Part 2: Multi-Armed Bandits

The agent pulls one arm per step and observes only its reward. Partial feedback forces a genuine exploration-exploitation tradeoff.

Adversarial Bandits

Lecture Topic Date
5 EXP3: Adversarial Bandits 21 Jan 2026

Stochastic Bandits

Lecture Topic Date
6 Setup and Full-Info Setting 23 Jan 2026
7 Explore-then-Commit (ETC) 28 Jan 2026
8 Upper Confidence Bound (UCB) 30 Jan 2026
9 Anytime UCB 4 Feb 2026
10 Epsilon-Greedy 11 Feb 2026

Lower Bounds and Pure Exploration

Lecture Topic Date
11 Information-Theoretic Lower Bounds 13, 18 Feb 2026
12 Pure Exploration: Fixed Budget 11 Mar 2026
13 Pure Exploration: Fixed Confidence 13 Mar 2026

Key results: Logarithmic regret $O(\ln n / \Delta)$ is achievable and optimal for stochastic MABs. Adversarial bandits pay an extra $\sqrt{K}$ factor. Minimax regret is $\Omega(\sqrt{nK})$.

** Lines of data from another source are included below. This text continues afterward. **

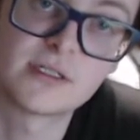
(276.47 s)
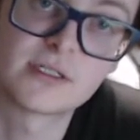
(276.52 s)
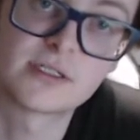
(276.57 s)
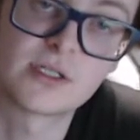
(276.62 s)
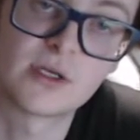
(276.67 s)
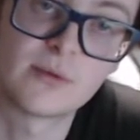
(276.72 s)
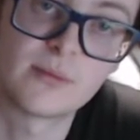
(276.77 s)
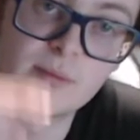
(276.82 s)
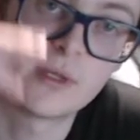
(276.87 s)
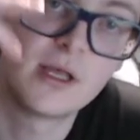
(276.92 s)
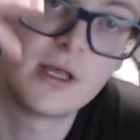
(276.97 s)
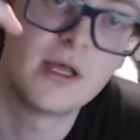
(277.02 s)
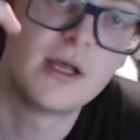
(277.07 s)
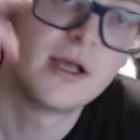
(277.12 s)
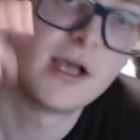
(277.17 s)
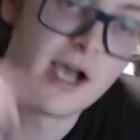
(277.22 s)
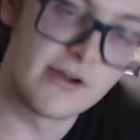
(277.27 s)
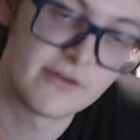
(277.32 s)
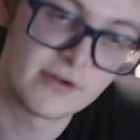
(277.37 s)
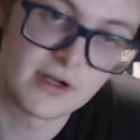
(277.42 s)
so
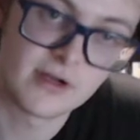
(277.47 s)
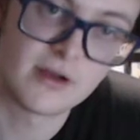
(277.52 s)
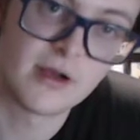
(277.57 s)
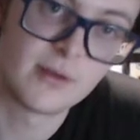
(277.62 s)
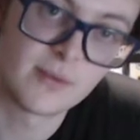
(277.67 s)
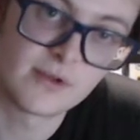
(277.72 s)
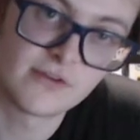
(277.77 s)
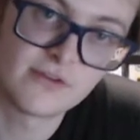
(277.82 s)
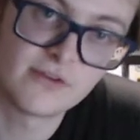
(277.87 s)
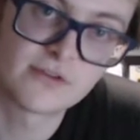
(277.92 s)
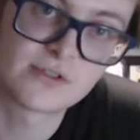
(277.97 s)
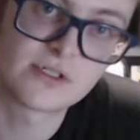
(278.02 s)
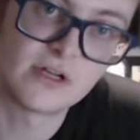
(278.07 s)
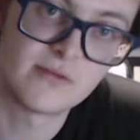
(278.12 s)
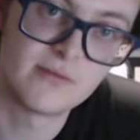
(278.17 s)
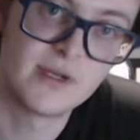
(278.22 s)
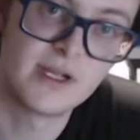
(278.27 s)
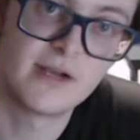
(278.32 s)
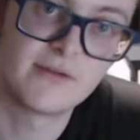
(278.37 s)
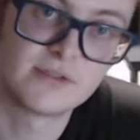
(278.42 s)
on my 5th
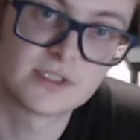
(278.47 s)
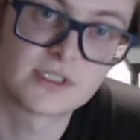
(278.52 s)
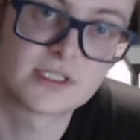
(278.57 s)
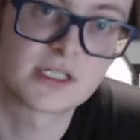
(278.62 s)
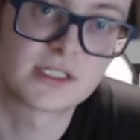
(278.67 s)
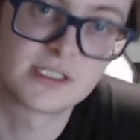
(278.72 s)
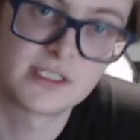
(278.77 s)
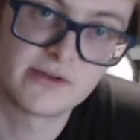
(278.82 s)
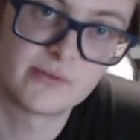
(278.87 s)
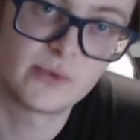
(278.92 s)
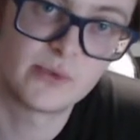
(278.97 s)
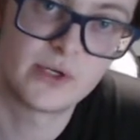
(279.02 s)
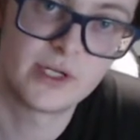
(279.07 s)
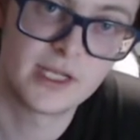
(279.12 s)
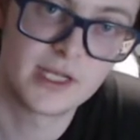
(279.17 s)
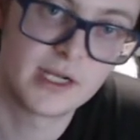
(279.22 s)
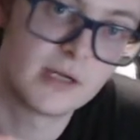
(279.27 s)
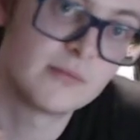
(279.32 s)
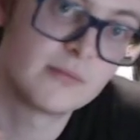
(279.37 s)
solve my average is like 7.8,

Part 3: Markov Decision Processes

Actions affect future states. The agent must plan, not just react. When the model is unknown, this becomes reinforcement learning.

Lecture Topic Date
14 MDP Basics and Value Functions 20 Mar 2026
15 Bellman Equations 25 Mar 2026
16 Bellman Operators and Value Iteration 27 Mar 2026
17 LP Approach and Q-Functions 1 Apr 2026
18 Policy Iteration 3 Apr 2026
19 Expected Time-Average MDPs 8 Apr 2026
20 Reinforcement Learning 10 Apr 2026

Key results: Discounted MDPs always have an optimal stationary deterministic policy. Value Iteration and Policy Iteration converge via the Bellman contraction. The undiscounted (ETA) case requires additional structural conditions (irreducibility, bounded hitting times).


Course Arc

Setting Feedback Adversary Best achievable regret
Expert Advice Full Oblivious $O(\sqrt{n \ln K})$
Adversarial MAB Partial Oblivious $O(\sqrt{nK \ln K})$
Stochastic MAB Partial Stochastic $O(\ln n / \Delta)$
MDP Full state Stochastic Planning (Value/Policy Iteration)
RL Full state Stochastic, unknown Exploration + planning